After A quick google I believe you hit it dead on.

Good thing I didn’t mention the bacon and eggs waiting for me at home


(Jane) #6

Ask him to provide a link to the studies that show this!

That will probably floor him as doctors aren’t used to having their knowledge questioned!!!


(Jack Bennett) #7

“Wow, that’s really interesting. That’s a bit different from some of the studies I’ve read. I’d love to see some links to articles about how eating meat protein leads to insulin resistance following weight loss.”


#8

One thing that came up in the conversation today was that my diagnosis is impaired glucose tolerance, not insulin resistance.

I guess one IGT is dependent on having or being insulin resistant not sure I see the difference

I was kind of surprised when I said I was insulin resistant and was corrected. In that it wasn’t my diagnosis. (I have IGT)… or at least did until my blood work come in cus he doesn’t know I’m fixed now… thanks to keto

Thanks for all the feedback


#9

I’ve been playing it back in my mind I can only think he is thinking of a high protein diet

Maybe like a badly formed Adkins.

I should mention he is a low fat and low cholesterol guy. Nieedless to say I didn’t mention how divergent we were.

I almost asked how can you be low fat and low carb at the same time but decided to wait
Low everything is starving

Hopefully dave’s protocol worked.


(Jane) #10

You are doing great!

You can’t blame doctors - they are trained to fix medical conditions with drugs, not diets. And who can blame them when their patients won’t comply?

“I can’t give up my bread, potatoes and pasta!”

I heard that this week from a co-worker who commented on my weight loss. I grinned and said “keto, man!” He slumped and gave me the above line. Yes.You.Can.

But you have to get over the cravings first. And that is not easy with processed foods and fast food engineered to hit on our ”bliss point” like crack cocaine.


(Jack Bennett) #11

I googled “impaired glucose tolerance”. Turns it’s the same thing as prediabetes. TIL.

In any case, regardless of what you call it, cutting carbs on a keto diet is likely to help the condition.


#12

https://www.bing.com/videos/search?q=meat+protein+leads+to+insulin+resistance&view=detail&mid=FDD2B0718C3C63C50314FDD2B0718C3C63C50314&FORM=VIRE

I found this very short video BUT take it all with a grain of salt in that what they are saying is that the protein WITH HIGH CARBS can trigger this situation.

I heard absolutely nothing about ketosis, an extreme low carb plan or anything possibly even remote to our way of eating being involved in this information that is floating out there.

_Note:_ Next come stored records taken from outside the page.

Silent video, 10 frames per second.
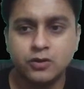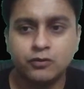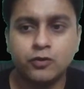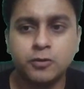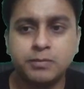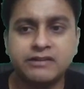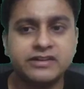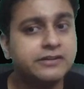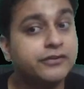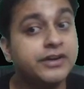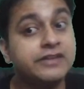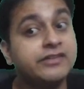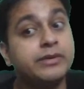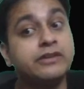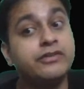4 power infinity will
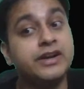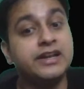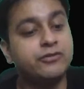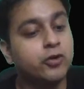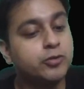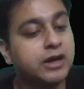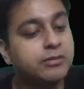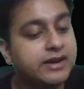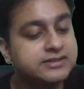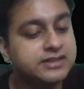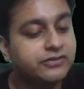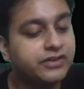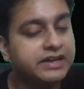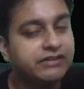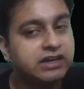be infinity, 4 power minus
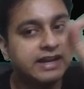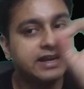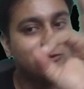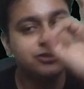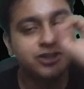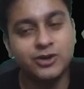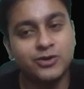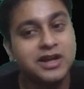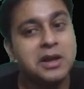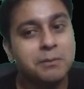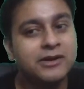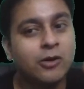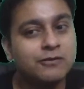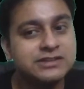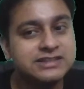infinity will tend to 0. But
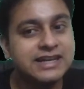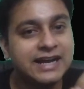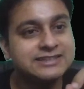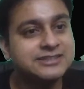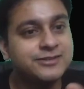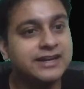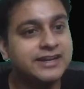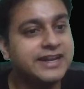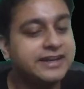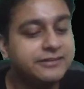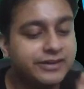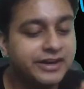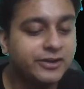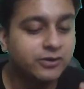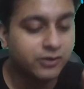obviously guys, this will attain
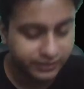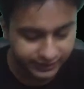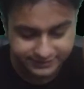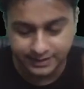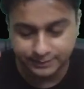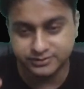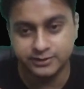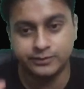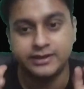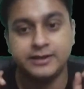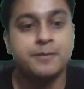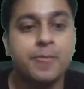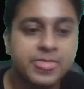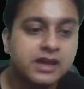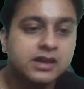infinity or not? Yes.
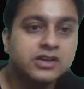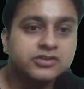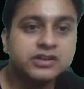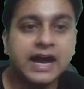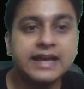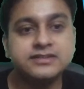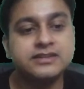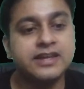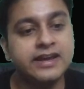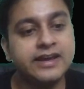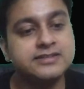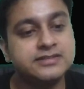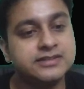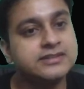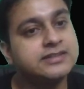So guys, the thing is,
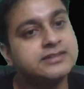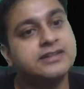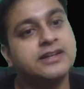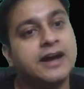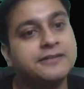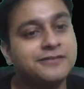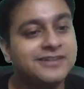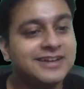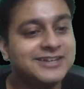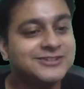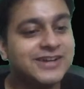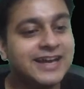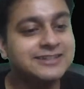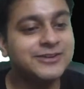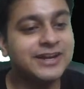this is the graph. So
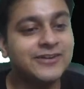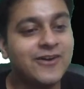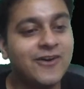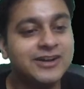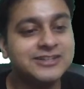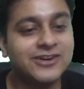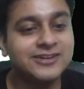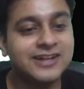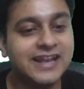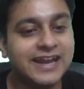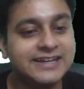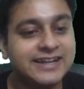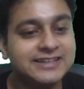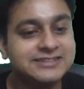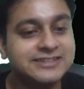guys, you can draw horizontal line
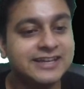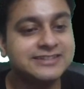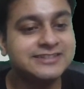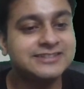test. Yes.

even the rat chow…carbs in that chow? I bet there is LOL

This to me seems like more troubles again for the SAD menu eaters.


#13

one last thing…
I got the blood tests back
So he is happy about my results. I guess the main worry I understand it is the HDL to TG ratio which is 2.0 seems almost in the good range and much improved
my A1C was down to from 5.7 to 5.4 which makes me all normal … So far so good just need to stay the course (KCKO) :slight_smile:

HDL up to 49 from 38
TG - 98 down from 108
and LD up 88 from 64…
Thanks for all the feedback
Regards


(Susan) #14

Awesome, congrats =).


(Bob M) #15

He’s kind of correct, in that we (anyone eating keto for a while) will be physiologically insulin resistant. This spares blood glucose for what’s needed (not that anyone can figure out that that is, though :grinning:). This is transient, though, and goes away quickly (and actually daily: higher in the morning, lower at night).

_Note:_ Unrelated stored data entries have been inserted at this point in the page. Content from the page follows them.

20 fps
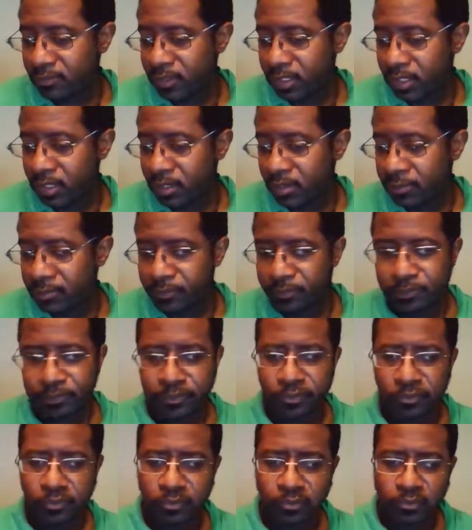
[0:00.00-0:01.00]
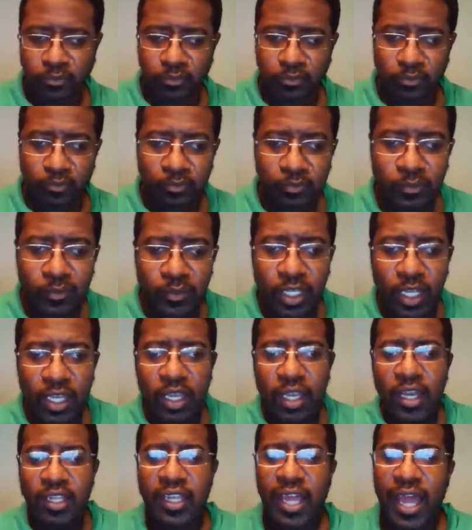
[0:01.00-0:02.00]
Now,
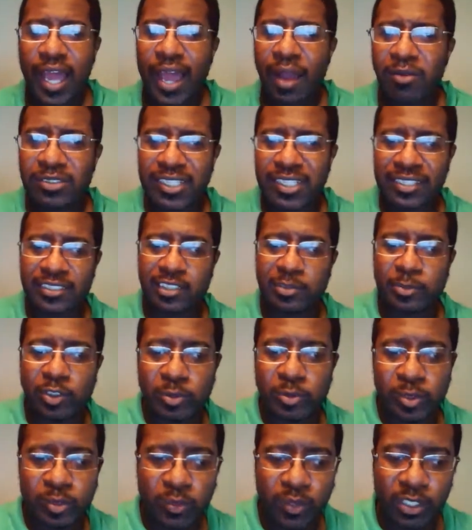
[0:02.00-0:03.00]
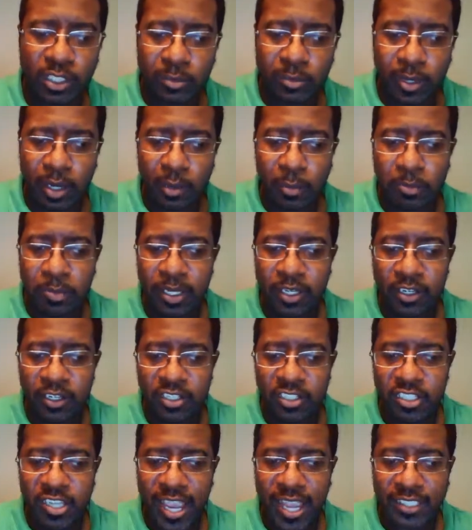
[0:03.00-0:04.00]
I was actually supposed to be reading about Peter
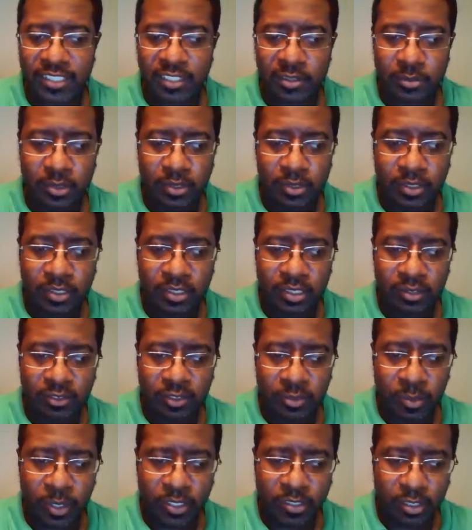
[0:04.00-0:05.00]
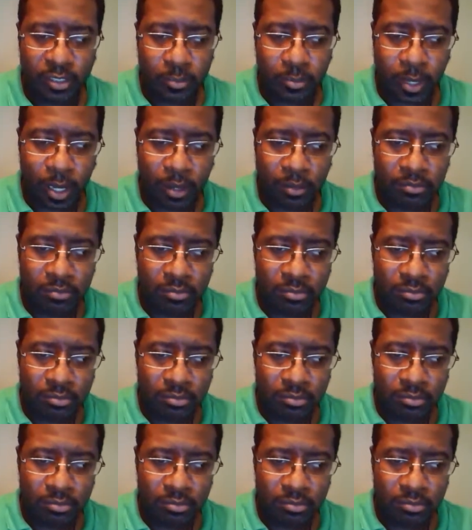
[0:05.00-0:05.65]
Jackson, but this information about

That’s why the term “insulin resistant” is a tricky one. Exactly WHAT is insulin resistant?


#16

The keto adapted cells are resistant to the action of insulin(key) letting glucose into the cell because their machinery has converted to burning exclusively fat as fuel and hence the glucose remains in the blood… Hyperglycemia.

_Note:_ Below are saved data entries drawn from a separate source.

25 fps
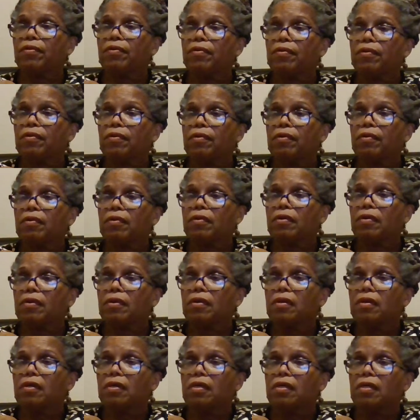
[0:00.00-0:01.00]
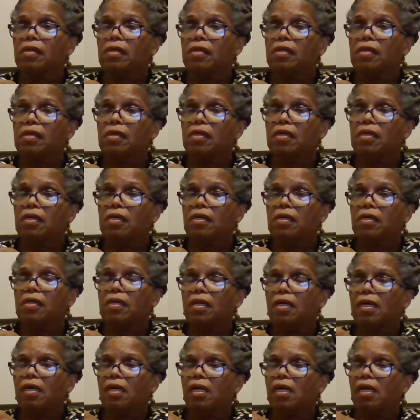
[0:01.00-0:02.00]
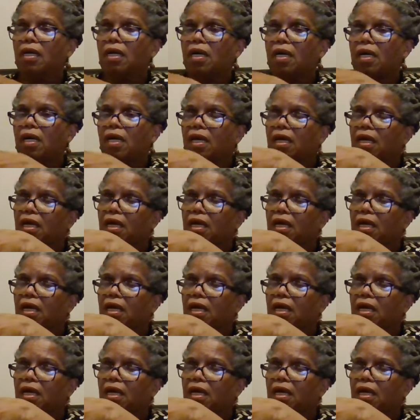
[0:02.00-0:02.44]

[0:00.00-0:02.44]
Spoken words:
[no speech]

Anyone with atherosclerosis will have some level of insulin resistance where there is plaque buildup.


(Bob M) #17

Here’s a study with very low calorie diets:

https://www.crossfit.com/essentials/reversal-of-type-2-diabetes-normalisation-of-beta-cell-function-in-association-with-decreased-pancreas-and-liver-triacylglycerol

Both the liver and pancreas improved.

You can assume that fasting and/or keto will have similar results.